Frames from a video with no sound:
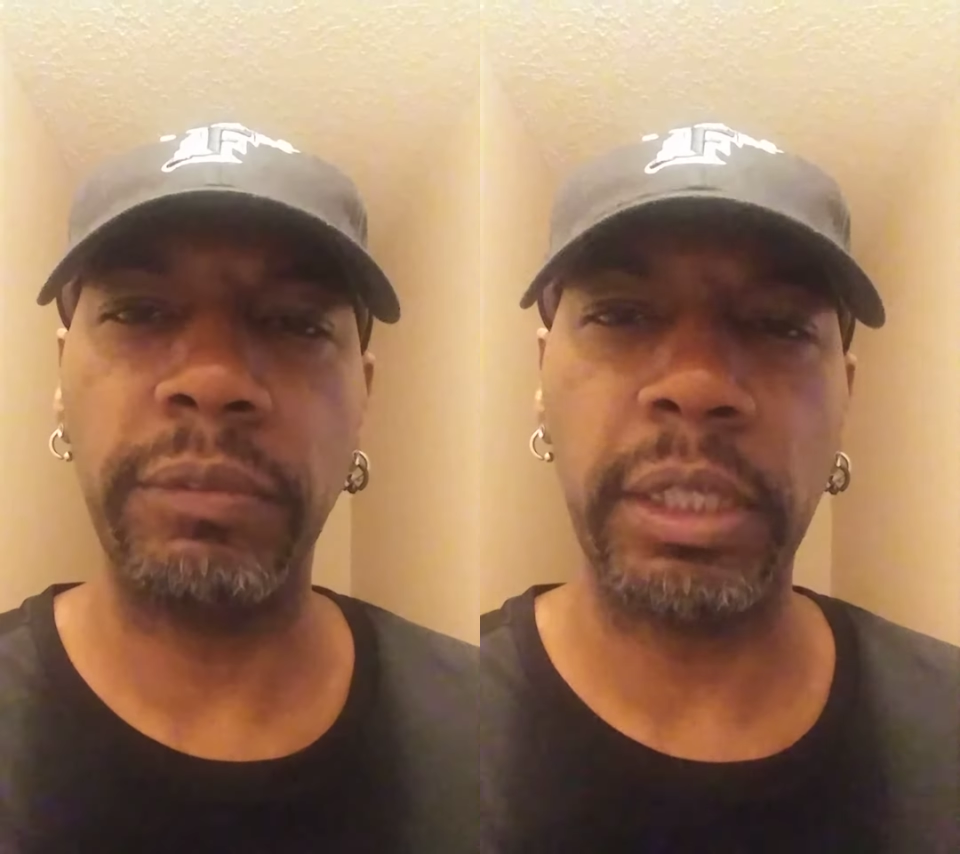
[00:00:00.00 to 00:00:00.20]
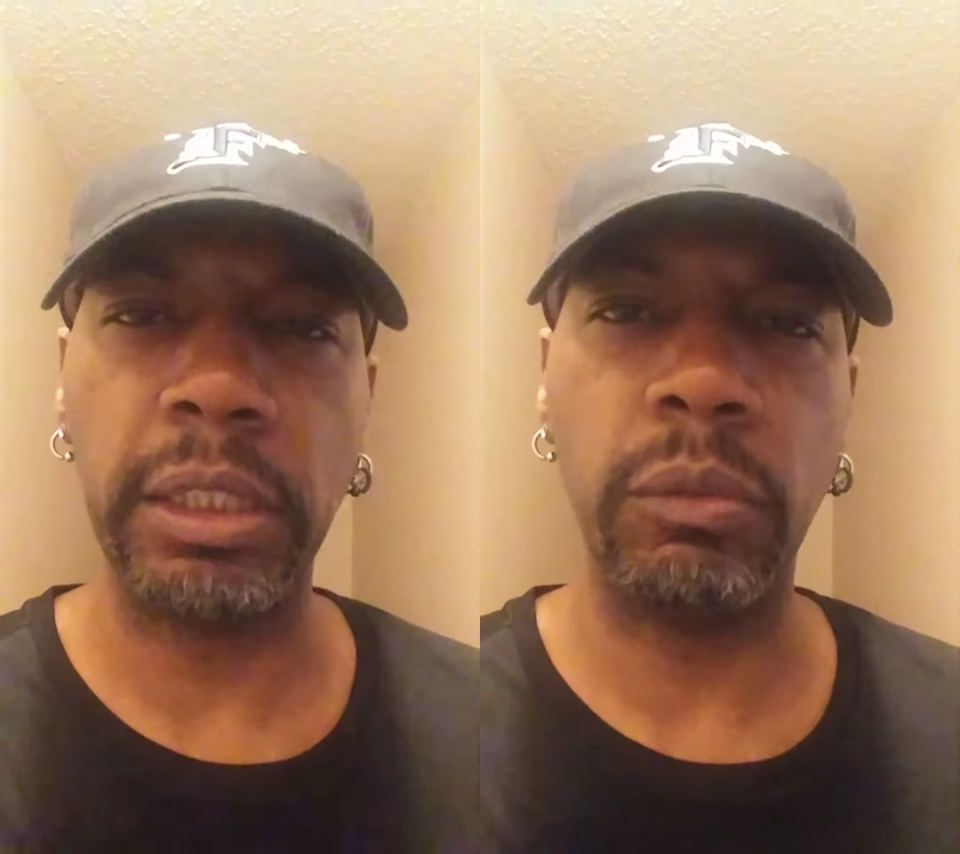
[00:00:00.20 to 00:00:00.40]

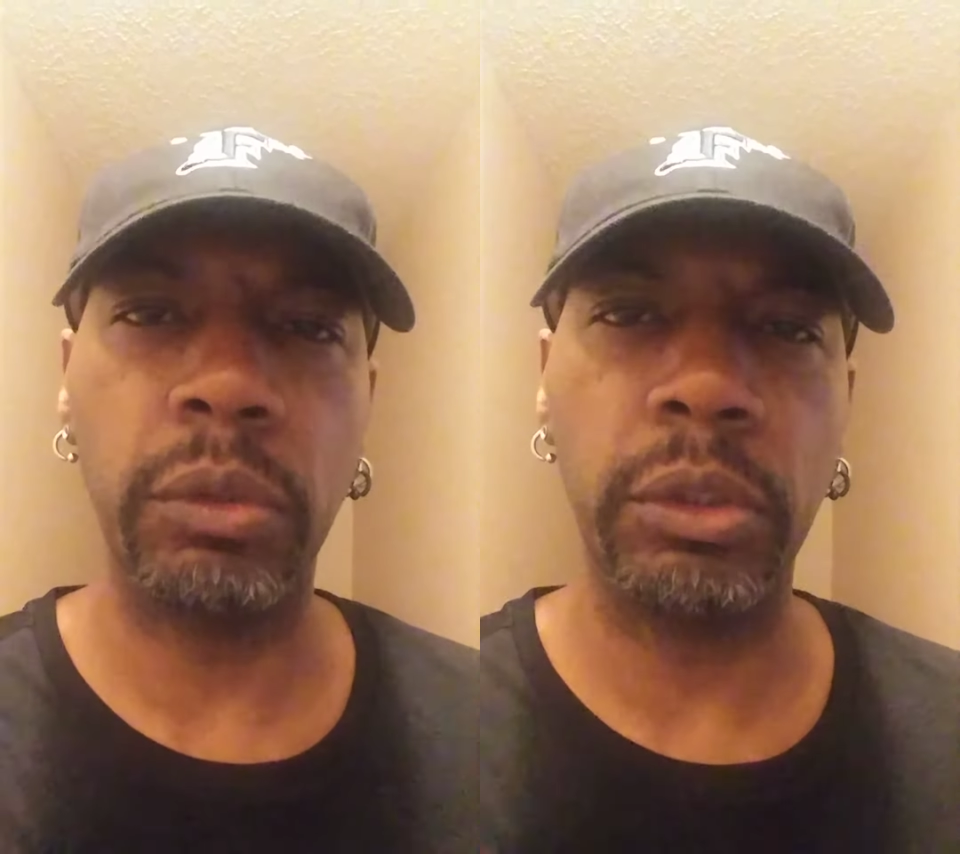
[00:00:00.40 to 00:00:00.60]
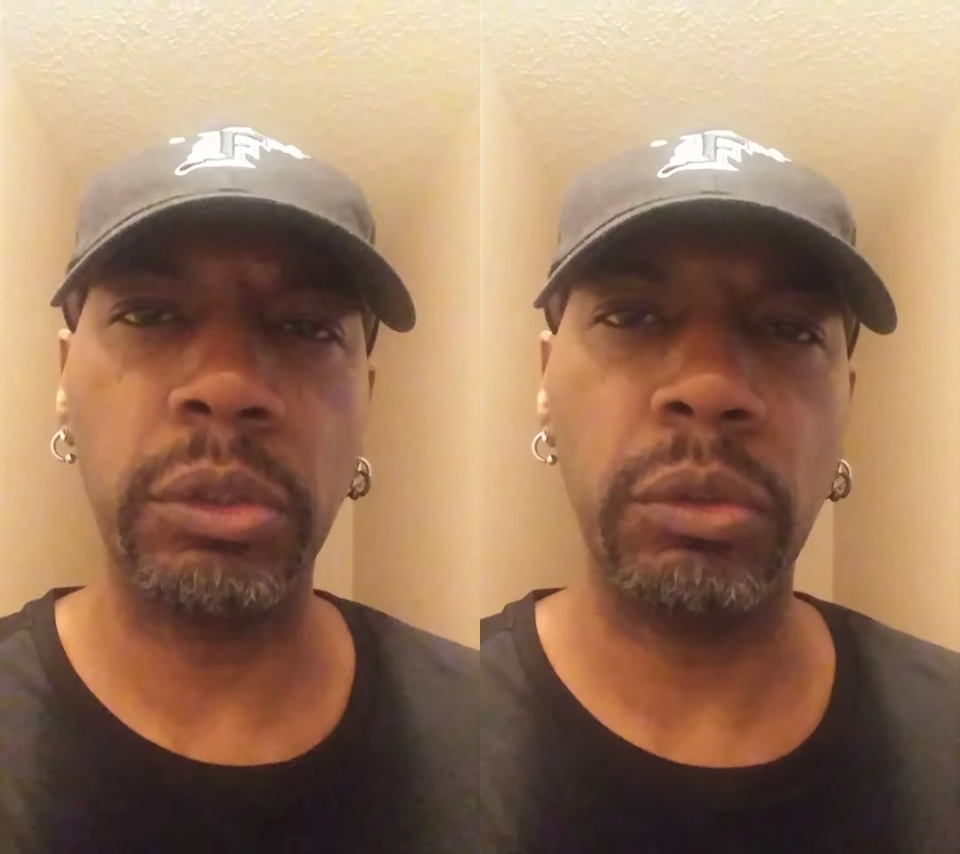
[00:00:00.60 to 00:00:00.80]

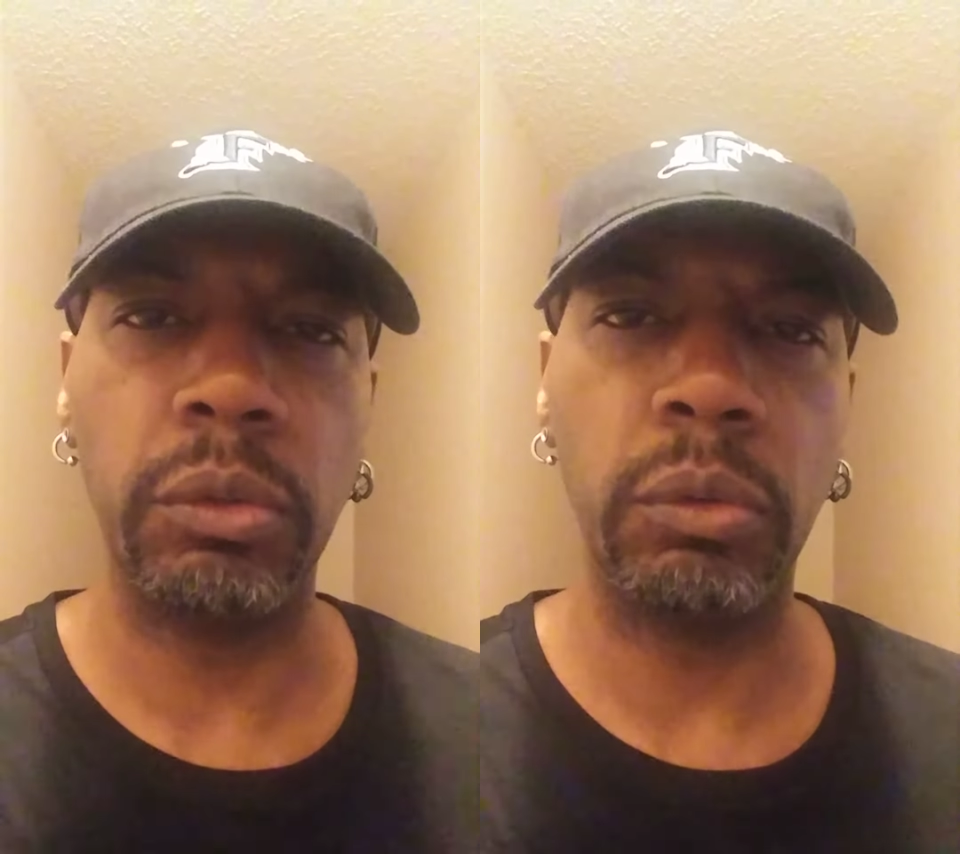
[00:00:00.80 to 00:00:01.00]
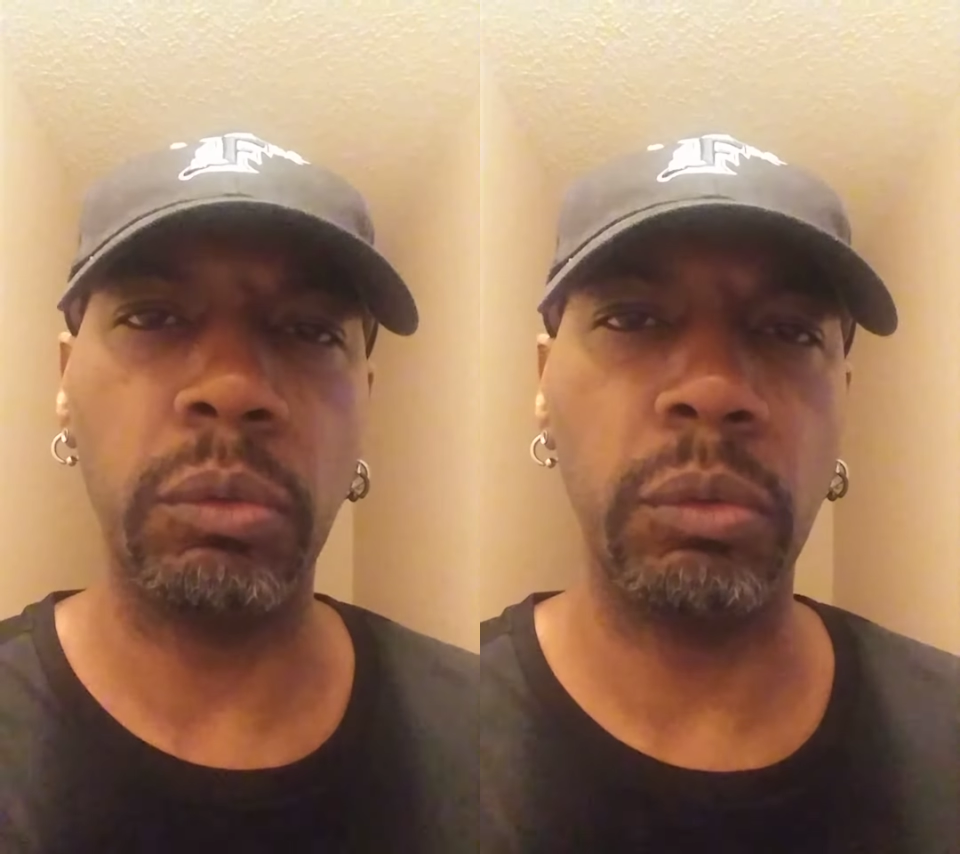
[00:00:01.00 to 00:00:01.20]

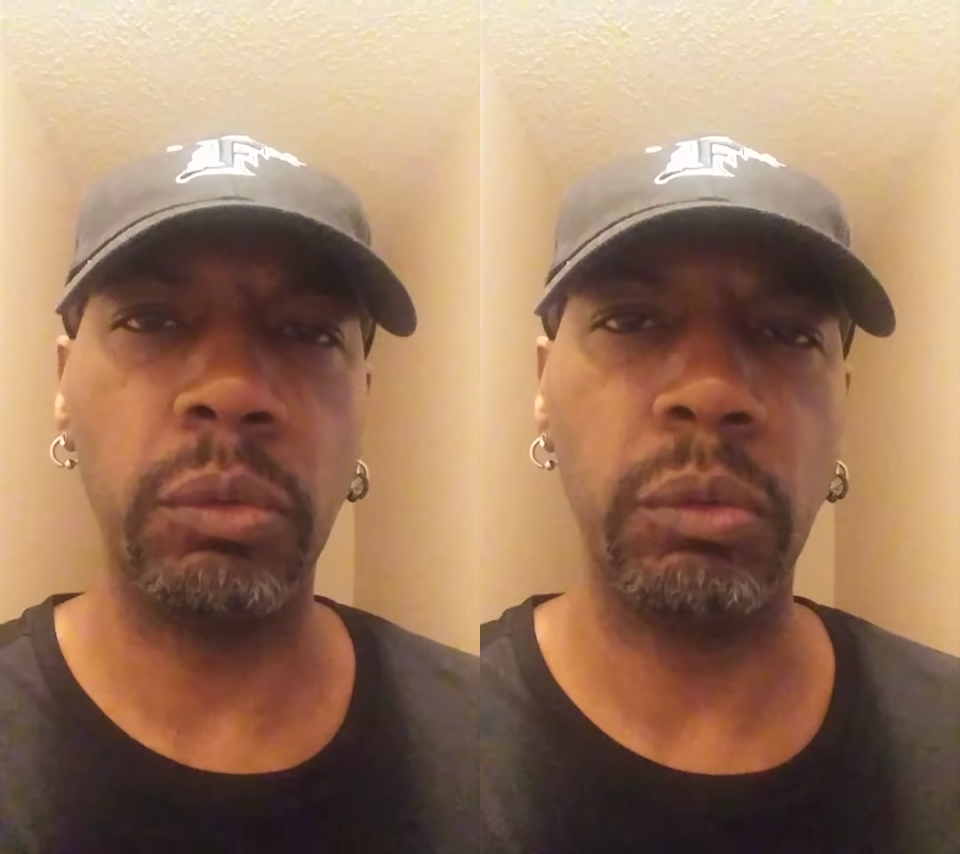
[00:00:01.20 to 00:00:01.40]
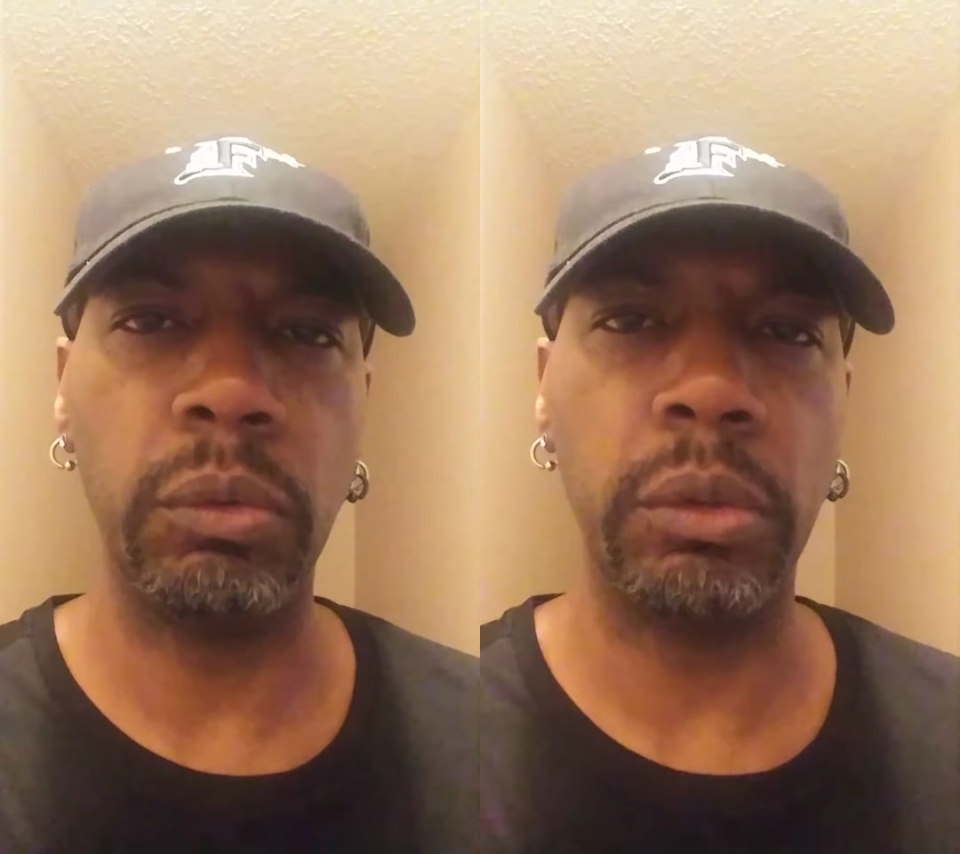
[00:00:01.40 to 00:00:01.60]
anyone
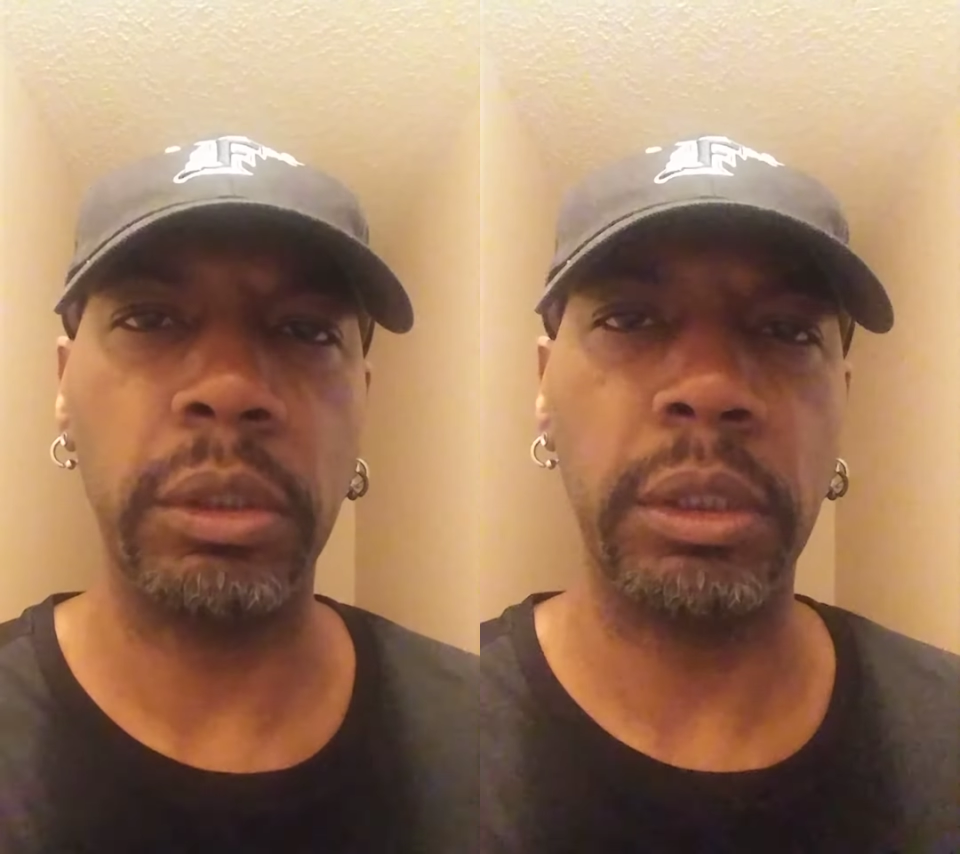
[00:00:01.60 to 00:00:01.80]
who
______________________________
** Work to complete **
With the pictures left out, copy exactly the lines above from the line containing "[00:00:00.40 to 00:00:00.60]" through the last line of the entries.

** Finished task **
[00:00:00.40 to 00:00:00.60]
[00:00:00.60 to 00:00:00.80]

[00:00:00.80 to 00:00:01.00]
[00:00:01.00 to 00:00:01.20]

[00:00:01.20 to 00:00:01.40]
[00:00:01.40 to 00:00:01.60]
anyone
[00:00:01.60 to 00:00:01.80]
who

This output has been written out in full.